Just four words. Four words that kept me up for most of the night. I knew I loved him, but now I love Kenni more. But, I still had this animalistic attraction to Doobi. It was like metal to a magnet; he was that magnet that tugged at the very essence of my womanhood. That kind of love you have for a new, upgraded phone, the one you flaunt in the face of the world while you keep the old one nearby in your bag or pocket. I knew how I felt when he had taken me, it had been thoroughly satisfactory; but too flitting. And in a sense, my body was still waiting for some kind of closure. Now, he has with only four words, thrown me deep down into that abyss of feminine feeling from which I found hard to dig myself out.
In time, I decided to concentrate my energies on loving Kenni while my body still yearned for Doobi.
After about three months Kenni popped the big question. It was the one question I hoped he would ask, at the same time it was the one question I dreaded most.

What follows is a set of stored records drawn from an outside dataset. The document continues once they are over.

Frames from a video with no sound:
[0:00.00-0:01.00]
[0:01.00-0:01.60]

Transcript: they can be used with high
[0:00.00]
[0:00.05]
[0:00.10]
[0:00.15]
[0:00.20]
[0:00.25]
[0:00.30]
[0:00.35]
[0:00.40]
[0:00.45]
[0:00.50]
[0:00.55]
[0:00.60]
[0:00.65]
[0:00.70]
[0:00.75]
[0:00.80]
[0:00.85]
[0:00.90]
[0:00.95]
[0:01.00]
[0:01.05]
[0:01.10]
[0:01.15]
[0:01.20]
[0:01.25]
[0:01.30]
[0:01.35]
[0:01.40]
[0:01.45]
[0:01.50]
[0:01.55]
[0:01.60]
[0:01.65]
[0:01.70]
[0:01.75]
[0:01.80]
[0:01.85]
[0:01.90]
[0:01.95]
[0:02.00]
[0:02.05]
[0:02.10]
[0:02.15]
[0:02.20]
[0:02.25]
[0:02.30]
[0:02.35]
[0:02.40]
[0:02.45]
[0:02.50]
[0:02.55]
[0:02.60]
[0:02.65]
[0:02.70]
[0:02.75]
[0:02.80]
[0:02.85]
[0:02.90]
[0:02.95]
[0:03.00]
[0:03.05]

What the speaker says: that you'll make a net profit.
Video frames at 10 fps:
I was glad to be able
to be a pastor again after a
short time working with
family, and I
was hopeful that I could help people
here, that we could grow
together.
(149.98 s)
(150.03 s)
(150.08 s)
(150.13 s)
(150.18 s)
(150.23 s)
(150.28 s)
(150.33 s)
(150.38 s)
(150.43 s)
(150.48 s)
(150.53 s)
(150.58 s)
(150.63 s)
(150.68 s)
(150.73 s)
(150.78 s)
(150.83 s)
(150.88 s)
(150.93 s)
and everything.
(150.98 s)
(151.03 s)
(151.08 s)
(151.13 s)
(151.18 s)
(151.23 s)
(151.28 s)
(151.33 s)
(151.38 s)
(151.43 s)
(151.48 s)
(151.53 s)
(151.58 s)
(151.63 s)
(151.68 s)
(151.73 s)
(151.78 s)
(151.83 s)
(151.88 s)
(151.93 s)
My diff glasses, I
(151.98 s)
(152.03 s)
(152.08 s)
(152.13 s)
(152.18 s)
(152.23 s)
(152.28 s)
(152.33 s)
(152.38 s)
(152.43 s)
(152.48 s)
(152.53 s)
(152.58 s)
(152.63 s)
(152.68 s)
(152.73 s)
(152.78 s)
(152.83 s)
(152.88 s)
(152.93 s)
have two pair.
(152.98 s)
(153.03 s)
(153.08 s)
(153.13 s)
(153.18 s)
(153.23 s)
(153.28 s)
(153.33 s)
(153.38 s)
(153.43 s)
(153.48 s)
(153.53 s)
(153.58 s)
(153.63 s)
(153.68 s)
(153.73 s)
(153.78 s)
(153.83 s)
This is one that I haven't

How would I handle my history with him? I didn’t know what to do – should I tell him everything? Or should I just keep quiet and hope all remains well? I also regretted not changing my name immediately after leaving my dad’s home. I had kept the name in defiance of my dad’s injustice against me. Maybe, I should not even bother too much about these things. After all, which human is without a skeleton in their cupboard?
“Anu, please say yes and marry me,” Kenni had looked intensely into my eyes. His eyes were probing and pleading, they resembled those of a lost puppy. One hand-held mine and the other was gently placed on my shoulder. I felt the tremor passing through his fingers. I thought about saying no, and then I thought about how miserable a life I’d live afterwards knowing I chucked a potential life of bliss with a man I love so much.
Maybe I would have said no to him, but looking into his puppy eyes and the thought of my dad and his words on the day he threw me out of his house made me take the mighty leap.
“Yes, I will.” It was simple yet could ruin us both in the future.
My history with the Eskimos was the sword of Damocles swinging before my ticket to a happy future. That history so permanently documented in black and white and at least in seventy percent of the dailies in the country.
I have decided to take my fate in my own hands.
However, I know there is a battle ahead. A battle to weather a likely storm – it may never come; and even if it did, would there be survivors?